Today would have been Ingmar Bergman’s 100th birthday, so it was fitting to watch his oscar films I had not yet seen. I am a fan of Ingmar Bergman, but just watching his films (and films inspired by him) for the whole week became heavy, but rewarding none the less.

The Virgin Spring (1960)
Off to a fantastic start. More brutal than I had anticipated. A tense and uncomfortable masterpiece.
Winner of Best Foreign Language Film in 1961. Nominated for Best Costume Design (Black-and-White)
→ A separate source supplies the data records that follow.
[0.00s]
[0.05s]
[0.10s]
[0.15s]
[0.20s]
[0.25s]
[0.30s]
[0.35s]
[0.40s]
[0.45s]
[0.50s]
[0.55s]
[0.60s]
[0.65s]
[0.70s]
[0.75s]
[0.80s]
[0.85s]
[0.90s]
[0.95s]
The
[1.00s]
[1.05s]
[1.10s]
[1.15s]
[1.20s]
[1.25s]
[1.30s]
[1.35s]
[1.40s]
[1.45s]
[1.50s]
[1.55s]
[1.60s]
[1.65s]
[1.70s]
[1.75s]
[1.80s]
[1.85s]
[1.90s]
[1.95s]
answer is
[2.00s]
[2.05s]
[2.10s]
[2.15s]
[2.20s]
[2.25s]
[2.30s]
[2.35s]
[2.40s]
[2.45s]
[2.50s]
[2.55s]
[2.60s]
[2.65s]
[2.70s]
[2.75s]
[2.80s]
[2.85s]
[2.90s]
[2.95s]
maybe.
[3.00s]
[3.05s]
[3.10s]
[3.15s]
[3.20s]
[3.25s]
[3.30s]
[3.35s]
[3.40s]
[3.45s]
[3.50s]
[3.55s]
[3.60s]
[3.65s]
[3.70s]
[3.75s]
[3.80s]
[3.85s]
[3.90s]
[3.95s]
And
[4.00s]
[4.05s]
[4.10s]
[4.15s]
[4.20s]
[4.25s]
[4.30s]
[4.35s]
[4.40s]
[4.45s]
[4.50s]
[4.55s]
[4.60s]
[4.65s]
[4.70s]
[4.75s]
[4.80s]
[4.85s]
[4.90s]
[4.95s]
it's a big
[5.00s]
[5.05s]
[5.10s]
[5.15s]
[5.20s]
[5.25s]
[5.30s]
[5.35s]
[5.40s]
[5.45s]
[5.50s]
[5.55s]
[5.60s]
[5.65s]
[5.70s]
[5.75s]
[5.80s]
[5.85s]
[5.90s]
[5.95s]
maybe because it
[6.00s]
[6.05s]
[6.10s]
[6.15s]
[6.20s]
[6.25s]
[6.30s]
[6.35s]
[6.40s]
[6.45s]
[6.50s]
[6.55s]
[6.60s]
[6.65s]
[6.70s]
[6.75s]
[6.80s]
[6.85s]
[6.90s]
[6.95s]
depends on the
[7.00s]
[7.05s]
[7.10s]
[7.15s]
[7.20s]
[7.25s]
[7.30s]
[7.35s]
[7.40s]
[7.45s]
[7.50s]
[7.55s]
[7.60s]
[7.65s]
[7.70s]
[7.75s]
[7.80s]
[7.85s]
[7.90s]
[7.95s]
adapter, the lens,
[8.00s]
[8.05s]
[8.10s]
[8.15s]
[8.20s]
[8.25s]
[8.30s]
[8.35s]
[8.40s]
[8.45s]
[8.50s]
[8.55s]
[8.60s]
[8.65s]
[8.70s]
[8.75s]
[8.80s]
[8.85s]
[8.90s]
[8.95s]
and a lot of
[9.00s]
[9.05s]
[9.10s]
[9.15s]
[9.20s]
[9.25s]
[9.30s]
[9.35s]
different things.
Through a Glass Darkly (1961)
Far from my favorite Bergman, but that doesn’t mean it’s not a great film. Lesser Bergman is still better than almost everything else.
Winner of Best Foreign Language Film in 1962. Nominated for Best Writing-Story and Screenplay (Written Directly for the Screen) in 1963.

Cries and Whispers (1972)
Almost feels like a best-of montage of Ingmar Bergman’s work. It is so Bergman it almost becomes a parody. Almost. Luckily, it is a magnificent and haunting film. But still, it lacked a real impact on me for some reason.
Winner of Best Cinematography in 1972. Nominated for Best Picture, Best Director, Best Writing-Story and Screenplay Based on Factual Material or Material Not Previously Published or Produced and Best Costume Design.
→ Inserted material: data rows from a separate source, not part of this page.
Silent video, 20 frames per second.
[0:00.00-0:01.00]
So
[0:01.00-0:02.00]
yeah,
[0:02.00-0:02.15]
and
Summer Wishes, Winter Dreams (1973)
I had never heard about this movie before I saw Ingmar Bergman had a credit on imdb with a clip from Wild Strawberries. It is no wonder that clip is shown as the movie clearly is inspired by it. There is a scene in the movie where they literally go to a Ingmar Bergman festival and watch Wild Strawberries.
Nominated for Best Actress in a Leading Role (Joanne Woodward) and Best Actress in a Supporting Role (Sylvia Sidney) in 1974.

The Magic Flute (1975)
This proves that my opera limit is approx one hour before my head wants to explode. After a very promising start, this became extremely tedious for me, although it is just a matter of personal taste. Maybe I’ll watch it on mute next time, as a enjoyed the mood and how it seamless goes back and forth from a stage production feel to a cinematic feel.
Nominated for Best Costume Design in 1976.

Face to Face (1976)
This was a frustrating watch, balancing between fascinating and pointless. A mixed bag to say the least. But it is saved by the brilliant performance by Liv Ullmann. Still, it is the movie I that has been on my mind the most of the bunch, so maybe it will grow on me.
Nominated for Best Actress in a Leading Role (Liv Ullmann) and Best Director in 1977.
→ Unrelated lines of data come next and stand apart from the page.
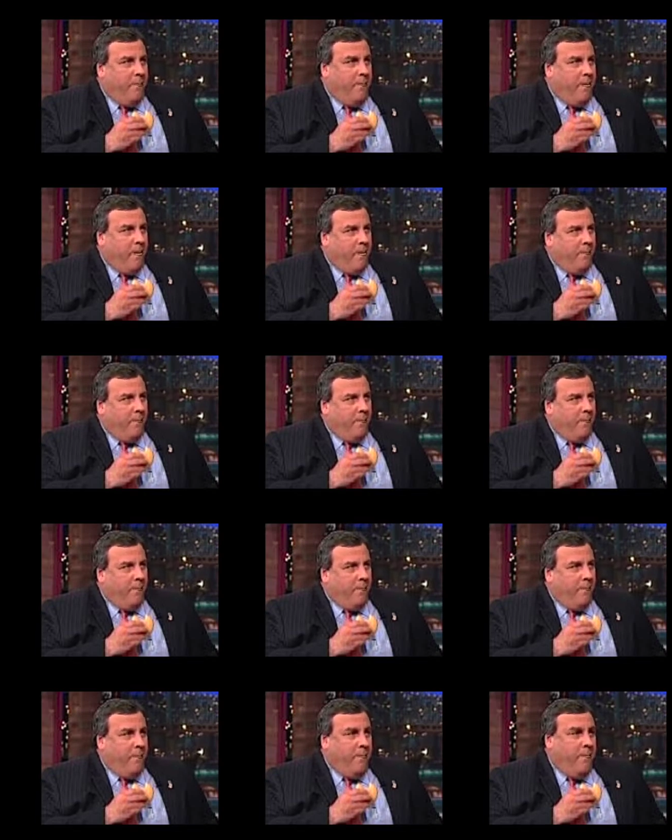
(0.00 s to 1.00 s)
We don't
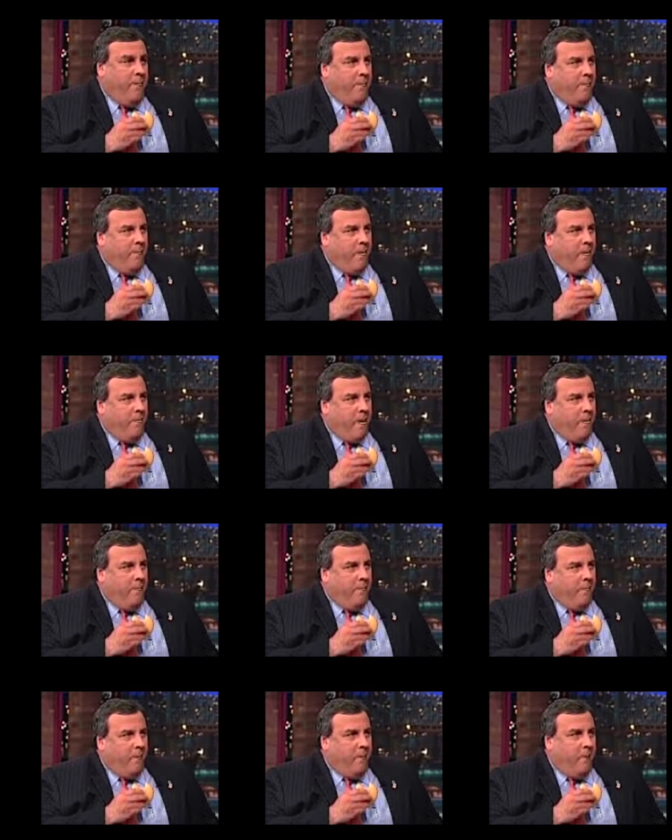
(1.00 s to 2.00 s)
talk very
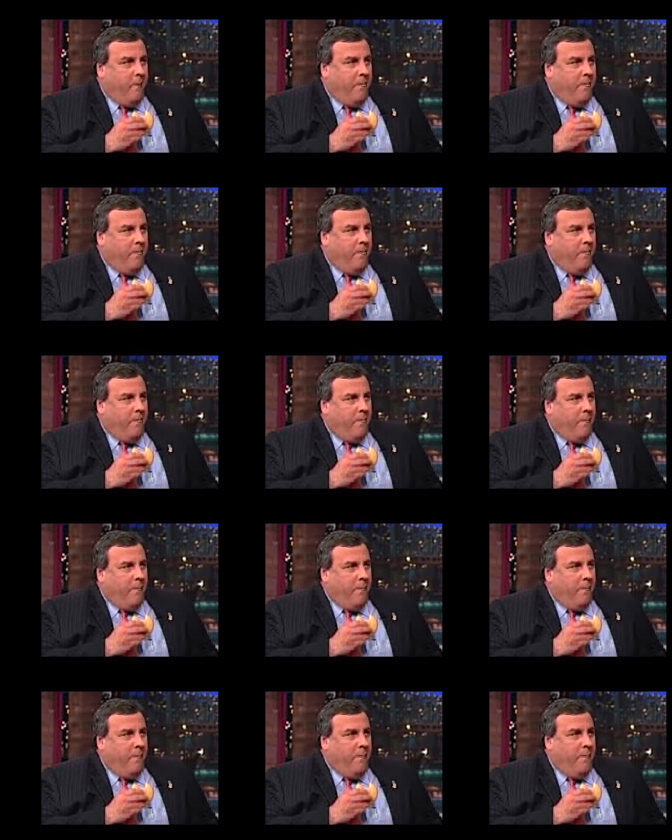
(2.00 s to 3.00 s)
much. We never did.
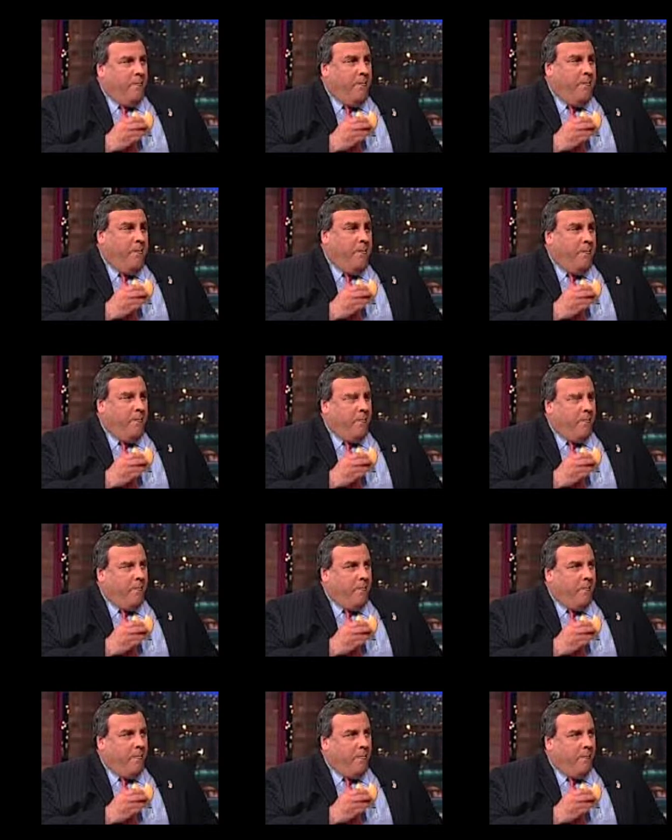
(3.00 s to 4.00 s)
Never talked
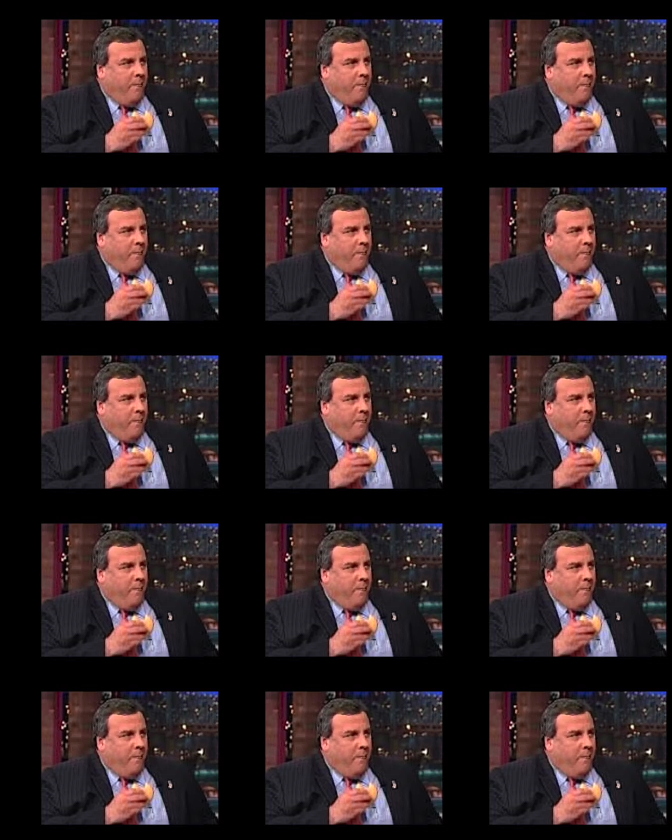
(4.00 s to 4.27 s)
about stuff.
A Little Night Music (1977)
based on Ingmar Bergman’s Smiles of a Summer Night, only less fun, less clever and less engaging, but with 70% more songs. Why was not Elizabeth Taylor’s singing done by somebody else? It is distractingly bad.
Winner of Best Music-Original Song Score and Its Adaptation or Best Adaptation Score in 1978. Nominated for Best Costume Design.